Treatment of chronic kidney disease depends on the underlying cause. Doctors will give treatment for the underlying cause of the disease to slow down the progression of kidney damage. Treatment also involves prescribing medicines to relieve the symptoms and control the complications of kidney damage.

However, if the kidney has become irreversibly damaged, as in ESRD, you will need dialysis – a procedure where a machine artificially removes wastes from your blood and sends back filtered blood to your body – or kidney transplant, in which you receive kidneys donated by deceased or living persons.

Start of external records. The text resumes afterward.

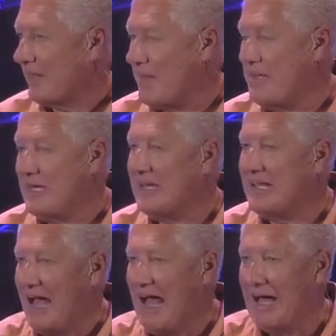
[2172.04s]
I mean,
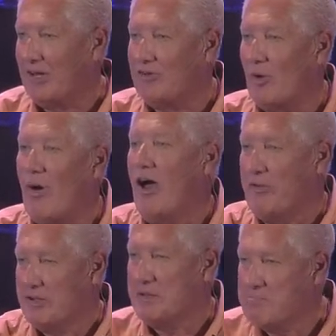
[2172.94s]
God is so
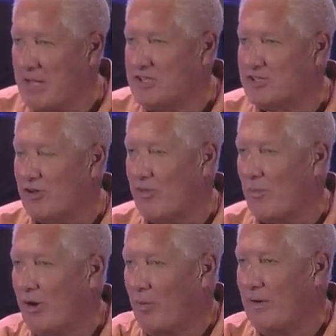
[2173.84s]
other dimensional
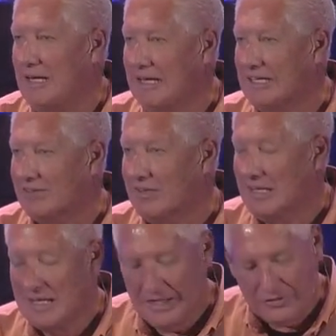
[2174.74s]
than where we live.
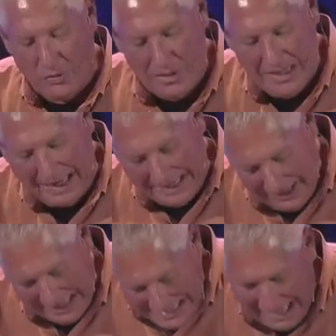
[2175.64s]
So it,
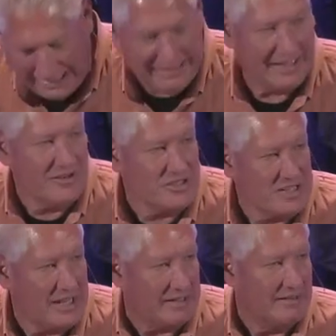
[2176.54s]
I, I, get it. I
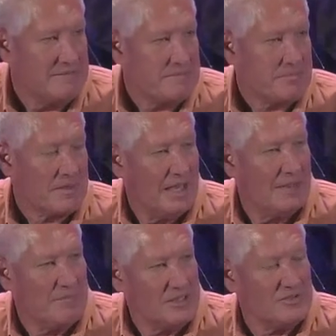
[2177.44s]
understand it.
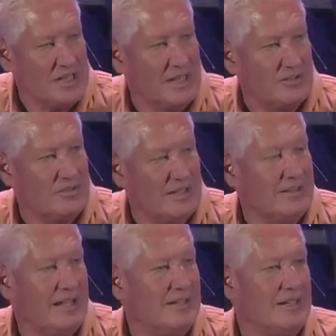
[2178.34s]
I'm not saying it's,
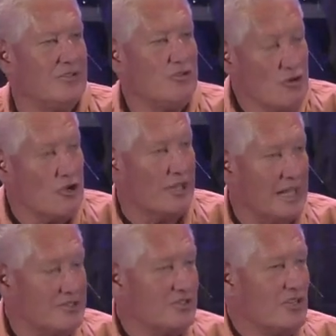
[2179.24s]
it, that it's good.
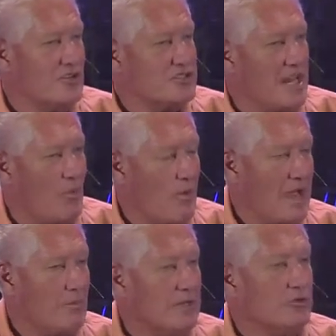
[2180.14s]
I just understand
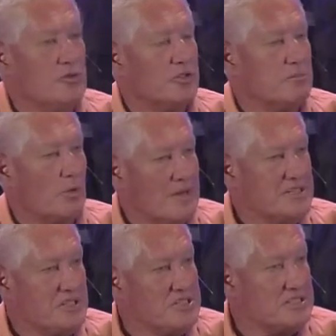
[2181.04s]
why we'll do some
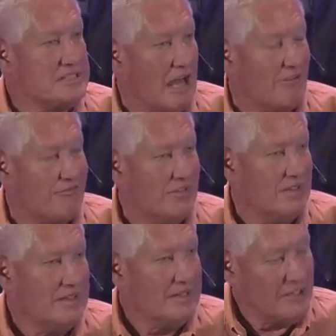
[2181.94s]
crazy stuff
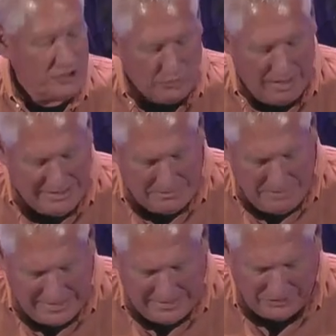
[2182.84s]
in trying to
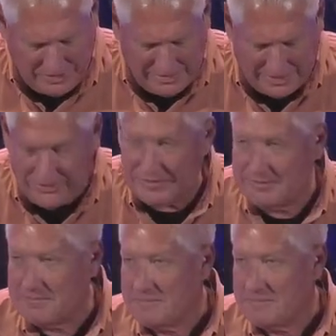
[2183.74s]
make this connection.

How can you prevent chronic kidney disease?

These will reduce your risk of developing the disease:

  • Maintain a healthy weight; obesity is a risk factor for chronic kidney disease, and keeping your weight healthy by exercising and modifying your diet can prevent this.
  • Quit smoking
  • BE careful with drugs: Follow your doctor’s instructions with medicines. Drugs such as aspirin and acetaminophen can impair kidney function and may cause damage if not used appropriately.
  • Maintain a heart-healthy diet: eat lots of vegetables and fruits, and less of foods rich in saturated fats.